***** DATA *****

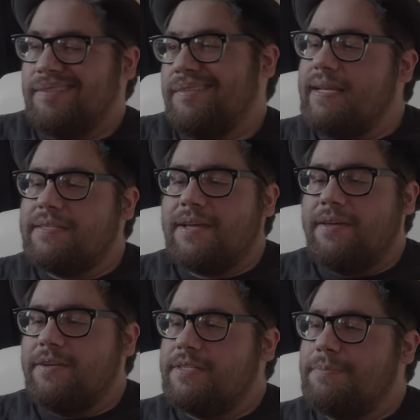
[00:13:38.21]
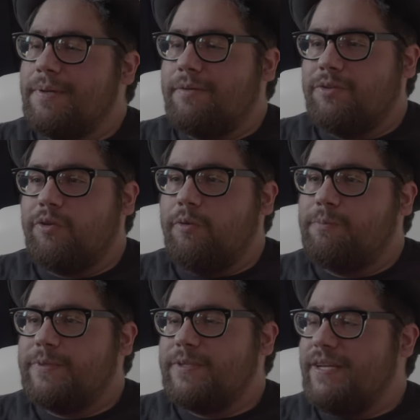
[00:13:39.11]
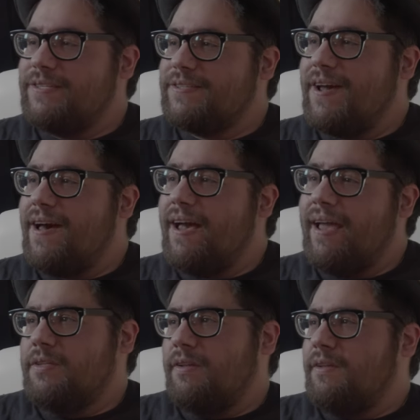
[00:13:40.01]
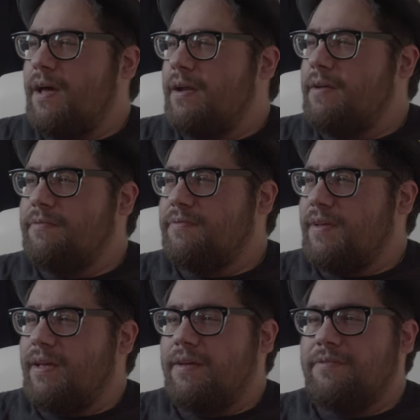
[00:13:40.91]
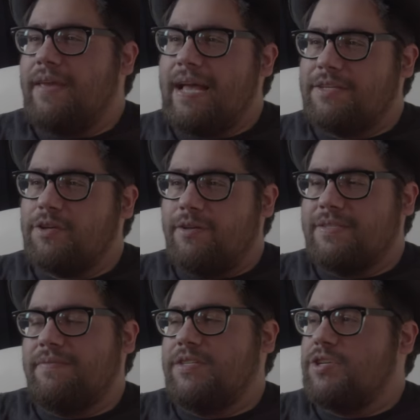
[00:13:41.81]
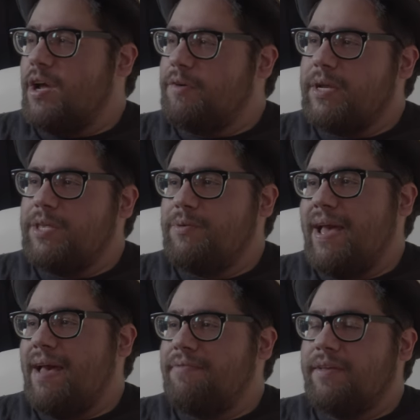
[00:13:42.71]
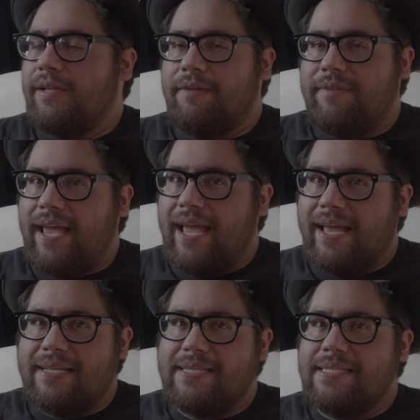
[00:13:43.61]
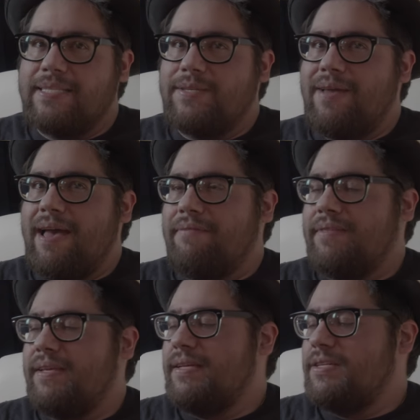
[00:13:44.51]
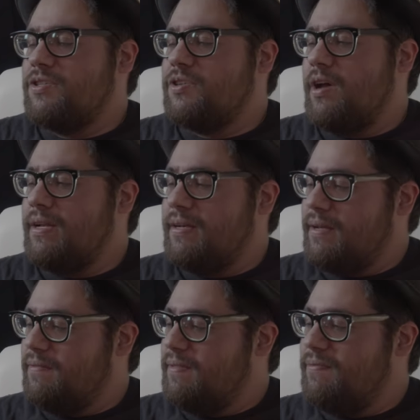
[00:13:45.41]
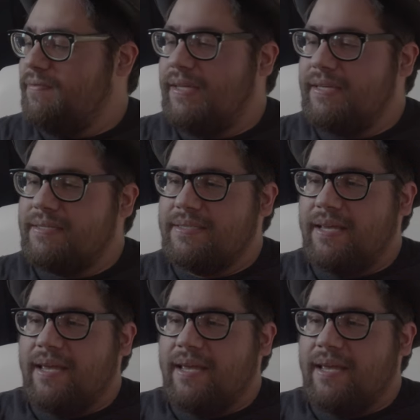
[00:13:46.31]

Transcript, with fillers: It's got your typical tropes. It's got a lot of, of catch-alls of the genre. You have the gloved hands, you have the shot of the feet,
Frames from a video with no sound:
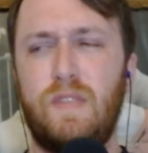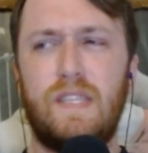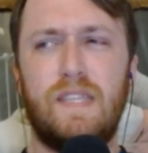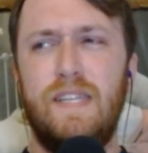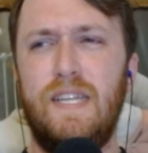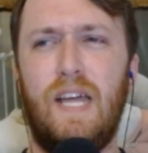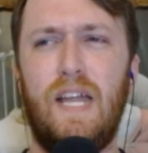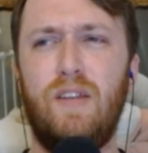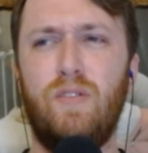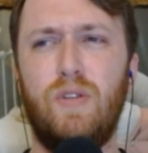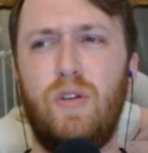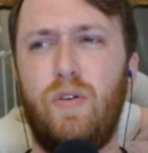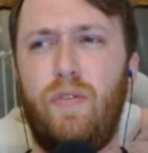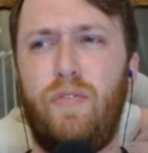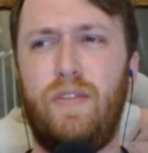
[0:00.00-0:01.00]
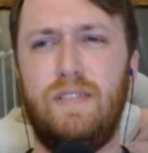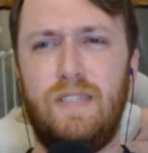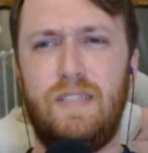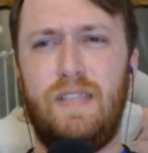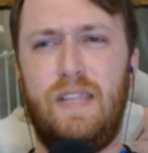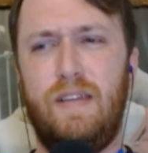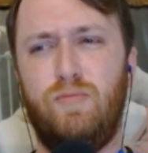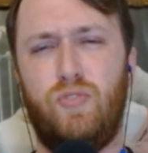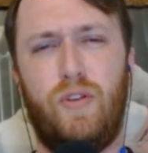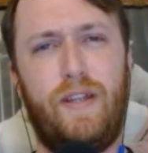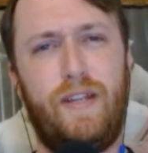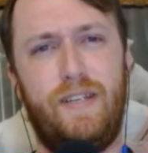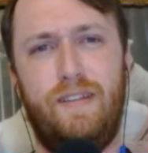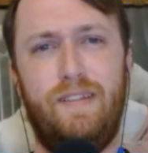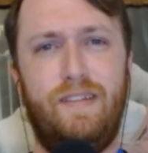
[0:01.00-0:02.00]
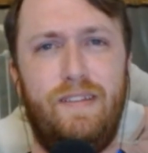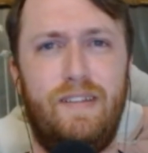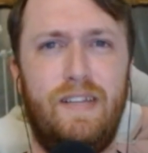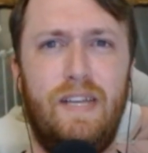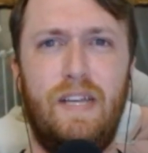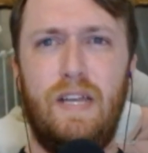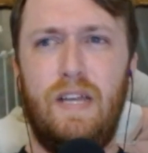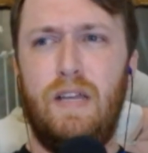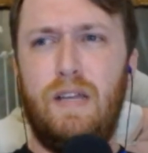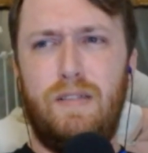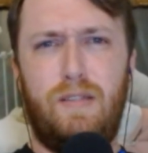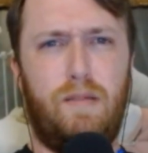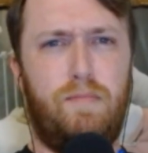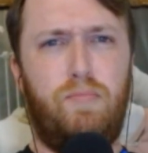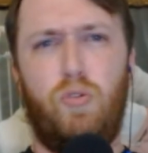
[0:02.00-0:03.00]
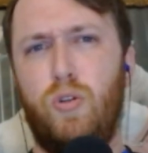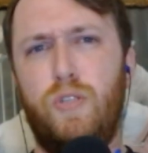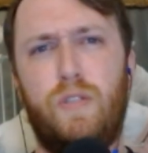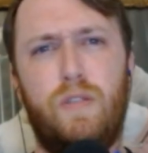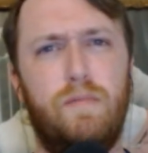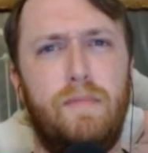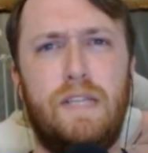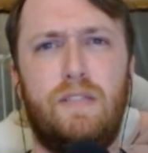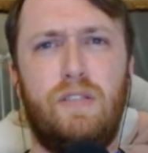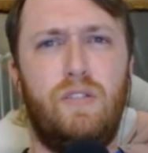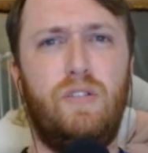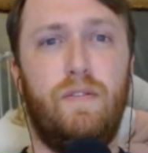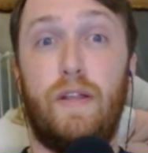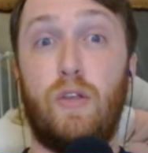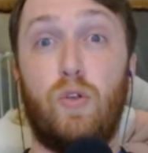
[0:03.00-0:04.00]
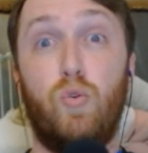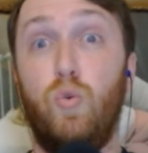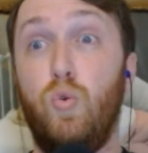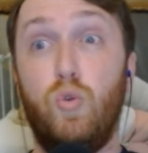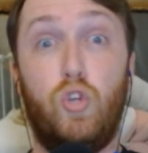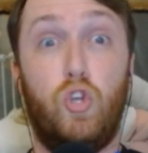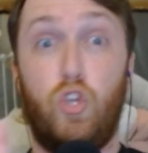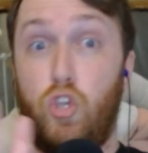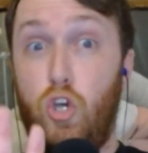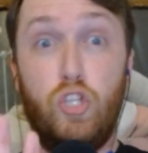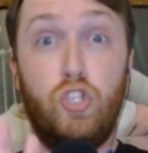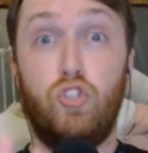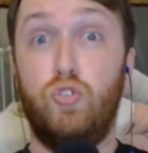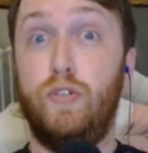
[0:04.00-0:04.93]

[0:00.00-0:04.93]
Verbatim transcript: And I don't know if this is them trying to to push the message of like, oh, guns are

*****

[EXERCISE INSTRUCTIONS]: Read through the entries and copy every line that includes "with".

[TASK ANSWER]:
Transcript, with fillers: It's got your typical tropes. It's got a lot of, of catch-alls of the genre. You have the gloved hands, you have the shot of the feet,
Frames from a video with no sound:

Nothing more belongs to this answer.